Emit a verbatim copy of the lines below from the line with "[0:02.00-0:03.00]" through the line with "Transcript, with fillers: Um, And", excluding pictures and everything outside that range.

(Supplied entries)

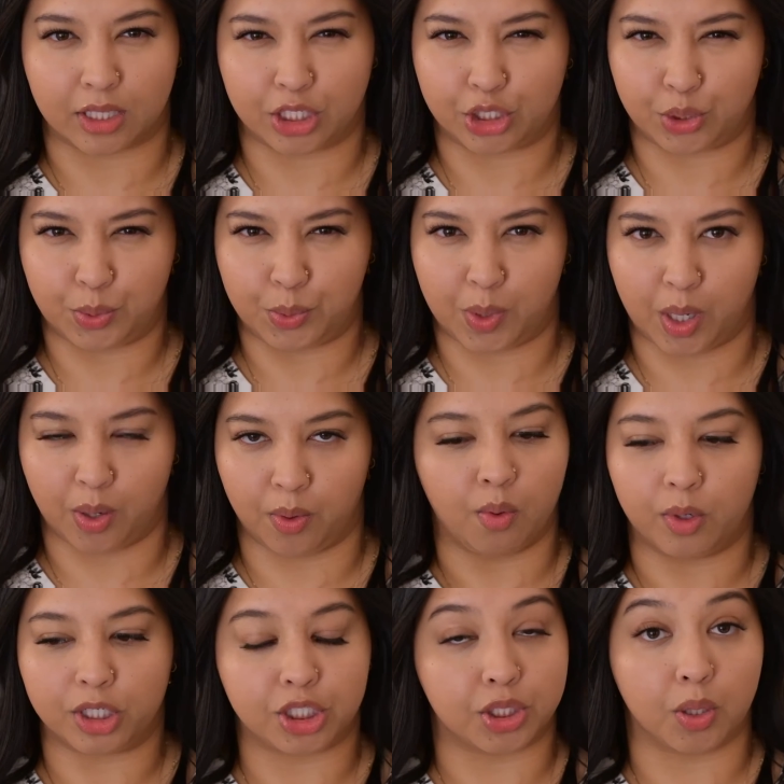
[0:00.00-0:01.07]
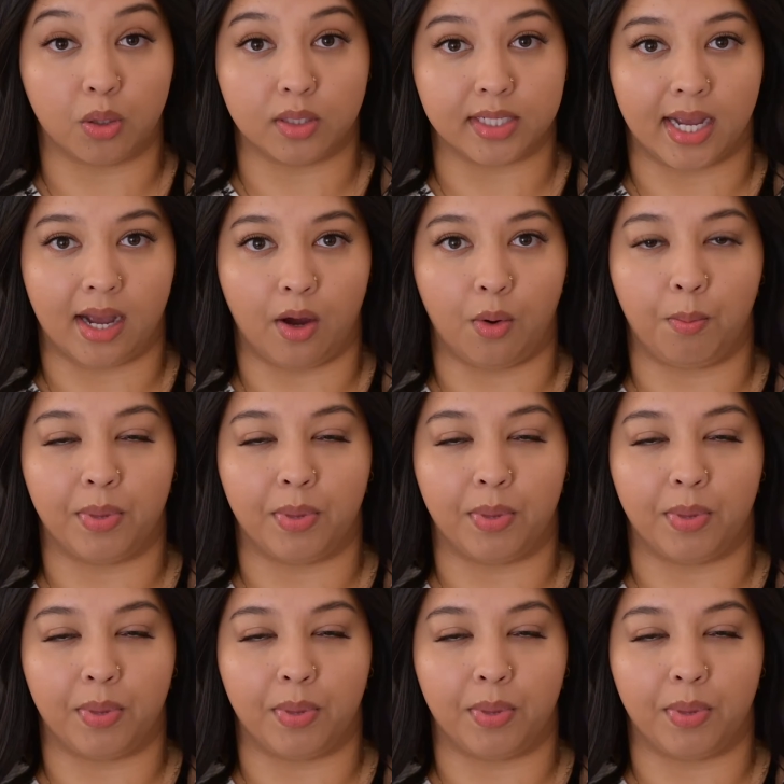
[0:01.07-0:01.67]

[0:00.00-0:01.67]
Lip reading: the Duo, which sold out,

(End Supplied entries)
(Supplied entries)

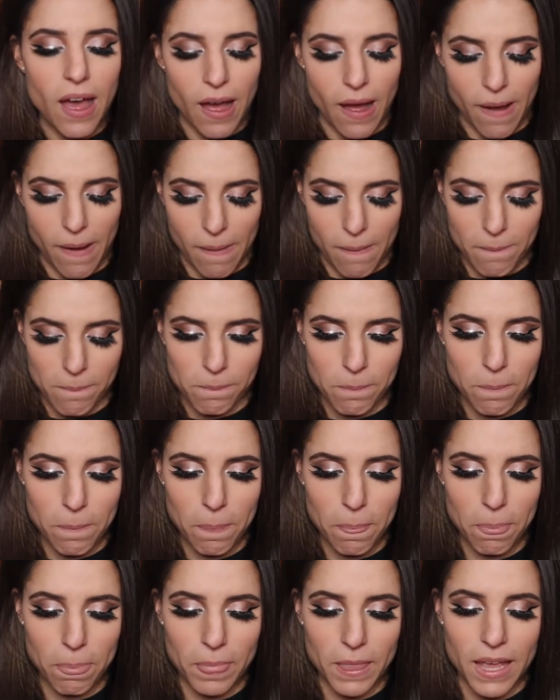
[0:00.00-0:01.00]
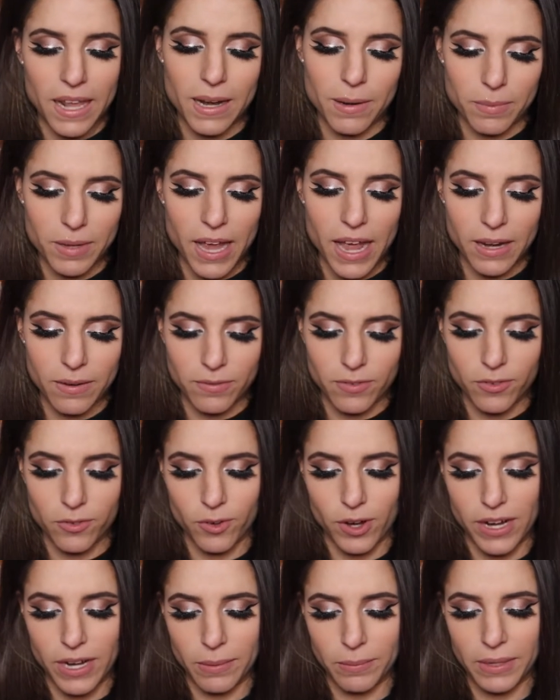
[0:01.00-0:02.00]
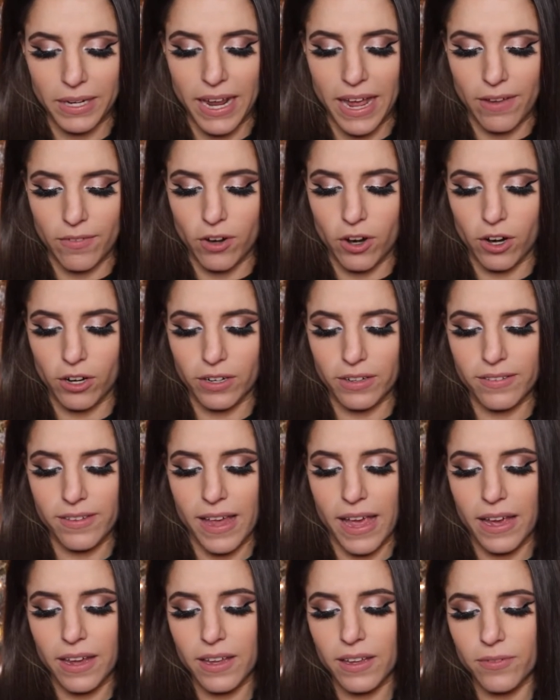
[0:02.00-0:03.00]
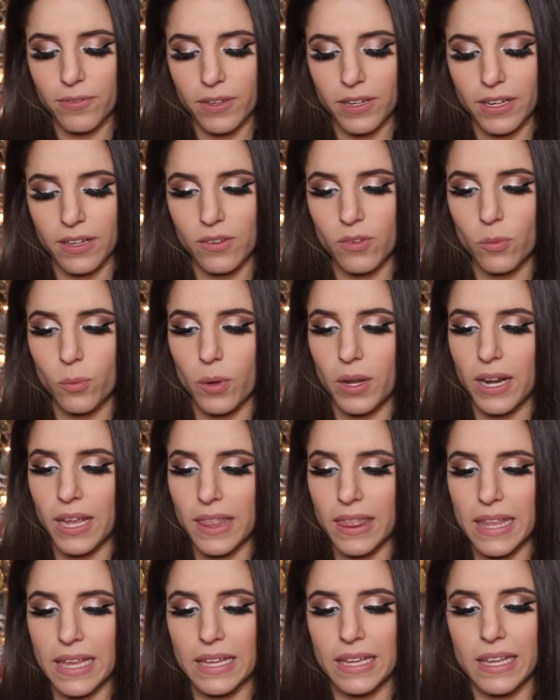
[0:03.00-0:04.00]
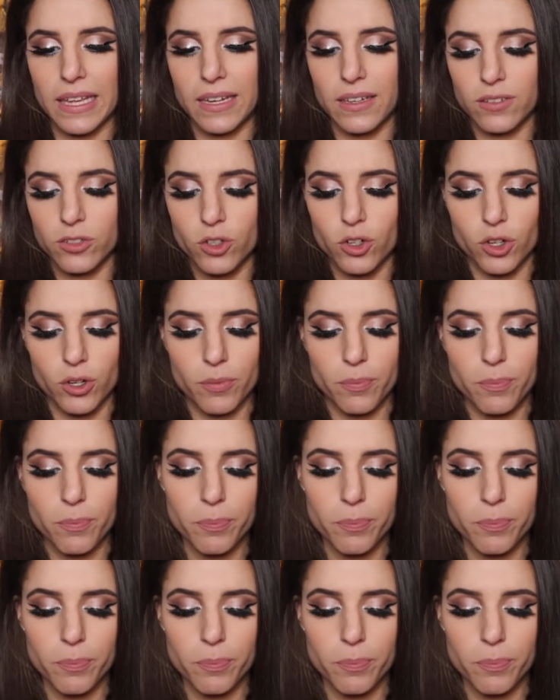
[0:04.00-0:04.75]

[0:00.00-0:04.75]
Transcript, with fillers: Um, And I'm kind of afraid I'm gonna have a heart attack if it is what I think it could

(End Supplied entries)

Answer section:
[0:02.00-0:03.00]
[0:03.00-0:04.00]
[0:04.00-0:04.75]

[0:00.00-0:04.75]
Transcript, with fillers: Um, And I'm kind of afraid I'm gonna have a heart attack if it is what I think it could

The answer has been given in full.